We have seen a tremendous eclipse of community. People no longer know their neighbors, much less are aware of when they may lose their job or are kicked out of school. The best thing we can do is be proactive in intervening in the lives of those around us who are in need of support. We need to assist people who are troubled before they make trouble.
Fox then summarizes why it will be very hard to identify potential mass killers in advance, and stop them:
I'm often asked if there is a profile of the mass murderer. Well, there is. Typically a white male who has a history of frustration and failure, who is socially isolated and lacking support systems, who externalizes blame onto others, who suffers some loss or disappointment perceived to be catastrophic, and has access to a powerful enough weapon (usually, but not necessarily a gun).
The follow-up question I usually get is whether we can therefore identify mass murderers in advance, and the answer is a resounding "no."
Although there is a profile, thousands of citizens fit the profile yet will never hurt anyone, much less kill a crowd of people.

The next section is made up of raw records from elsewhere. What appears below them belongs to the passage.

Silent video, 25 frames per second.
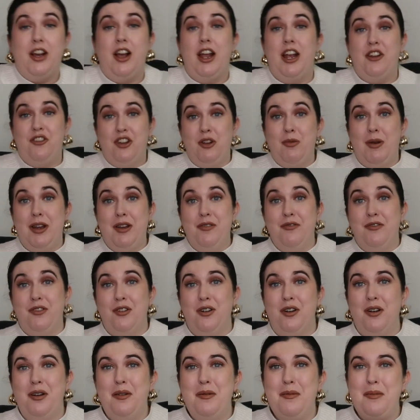thing I actually went in
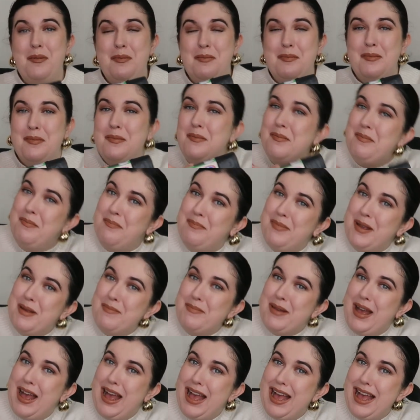for,
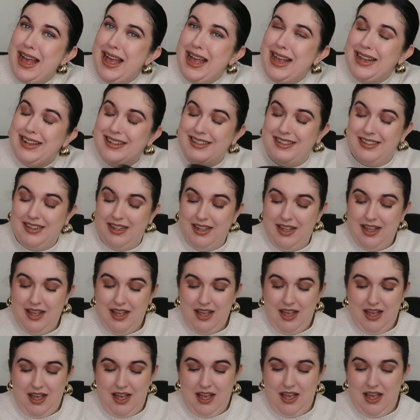bin bags.
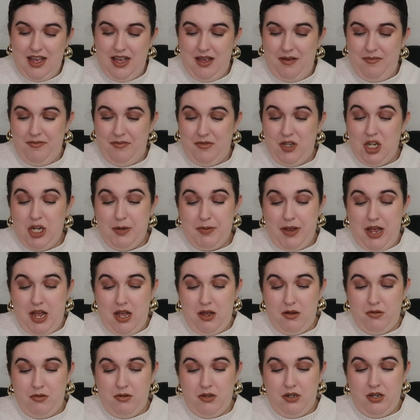
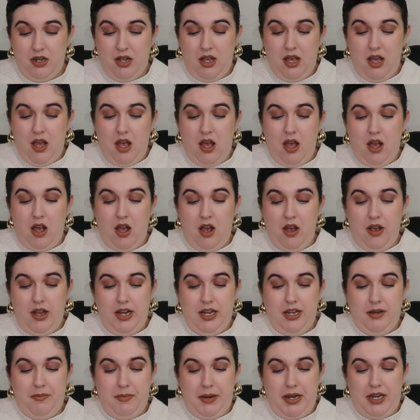£2.
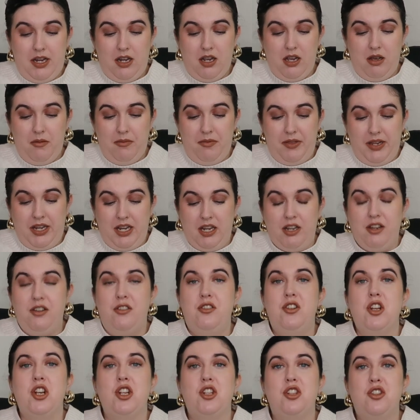I pick up the
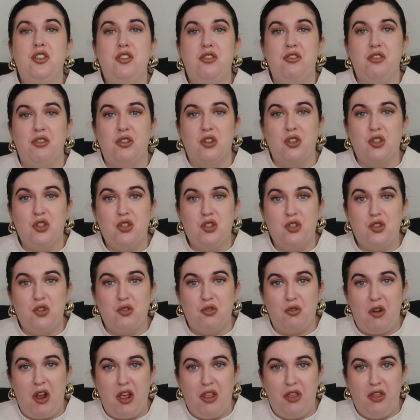industrial
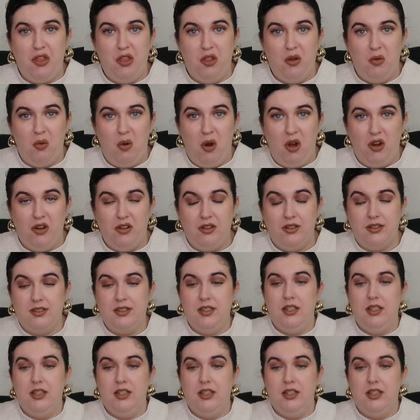strength ones.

"And what about the warning signs?" people ask. Well there are warning signs, but they don't come into focus until after the fact when hindsight is 20/20. There are "yellow flags" that only turn into red ones once the blood has spilled.

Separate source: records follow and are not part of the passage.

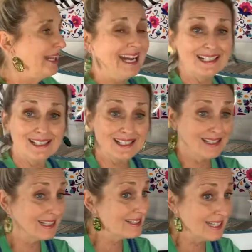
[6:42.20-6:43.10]
It has
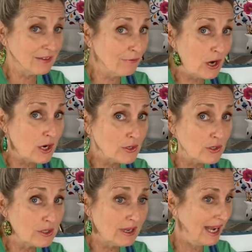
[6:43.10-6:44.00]
slick stick
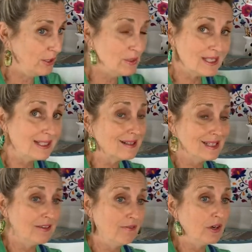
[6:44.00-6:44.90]
first. I use slick
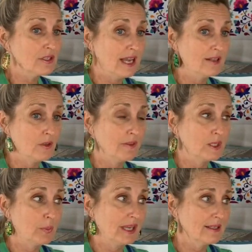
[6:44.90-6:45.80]
stick first, guys, on this
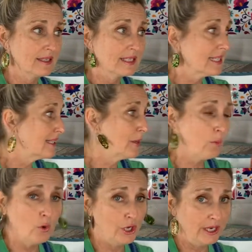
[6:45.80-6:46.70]
because this isn't
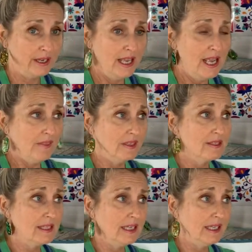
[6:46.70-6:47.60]
wood.
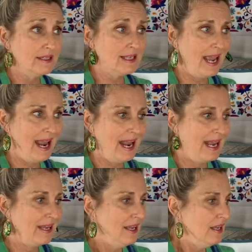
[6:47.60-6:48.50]
This is
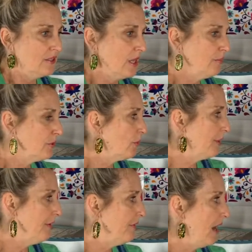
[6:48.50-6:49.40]
a some sort
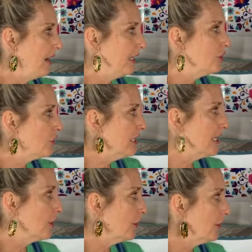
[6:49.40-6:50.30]
of uh,
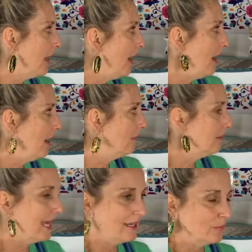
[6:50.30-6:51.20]
engineered, uh,
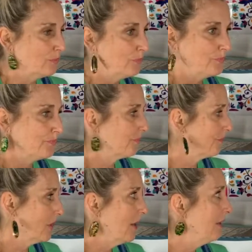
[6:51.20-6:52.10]
like,
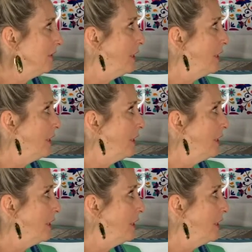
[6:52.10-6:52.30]
I don't even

Part of the reason for lack of predictability is the rarity of mass murder. Rare events simple [sic] cannot be predicted in a reliable fashion. For example, plane crashes typically happen in bad weather, but bad weather is not a reliable predictor of a plane crash.

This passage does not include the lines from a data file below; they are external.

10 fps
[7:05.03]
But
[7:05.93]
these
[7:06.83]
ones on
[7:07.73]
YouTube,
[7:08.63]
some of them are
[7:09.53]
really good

The danger in trying to round up all those who might have the potential for mass murder is that it could even intensify their sense of persecution and precipitate the very act we are trying to prevent. We should intervene when needed, but not in a way seen as punitive.
So there are things we should do: sensible gun policies, expanded mental health services, proactively reaching out to those who need our support, changing the tone of media coverage to avoid playing up the perpetrator as someone worthy of attention. However, when people say we need to do X, Y, or Z to ensure that something like Sandy Hook will never happen again, well, they should prepare to be bitterly disappointed.
Unfortunately, mass shootings will occur even if we take these steps. We cannot eliminate the risk; the best we can do is reduce it a bit.
So we learn, if Fox is right, that most of the noise being made about what to do is likely to make very little difference.
The missing link may be our trashy culture, with atomized individuals isolated from traditional,s table community, pumped into our social consciousness by a hyper-amplified, omnipresent mass media--TV, films, Internet social media. Societal remedies for many of these ills are a massive, long-term, precarious project. Which means that mass murder events will be with us for a long time.
Misinformation abounds about murder rates too. Chicago this January had a higher murder total than that for January 1929, when Al Capone ruled the Windy City: 42 in 2013, versus 26 in 1929. Nor does population change account for this: Chicago's population is now 2.7 million, versus 3.4 million in 1930.
Yet there are no mass media reports of Chicago under a heavier murder siege than in the halcyon days of the legendary crime lord of the Roaring Twenties. Were that the case, perhaps politicians would focus on the handgun violence responsible for most Chicago deaths. Oh, and there were hardly any gun laws then--it was not until 1934 that automatic weapons were outlawed--sub-machine guns were notorious weapons used by mob killers. With guns, correlation is a tricky business indeed, and causation even trickier. Yet even here the odds are extremely long, due to a deeply-entrenched gang culture that frustrates law enforcement.
Bottom Line. Quick fixes make for good news coverage, and serve the interests of promise-happy pols seeking to reassure voters. But they will fix very little, if any, of the problem, on the fair odds.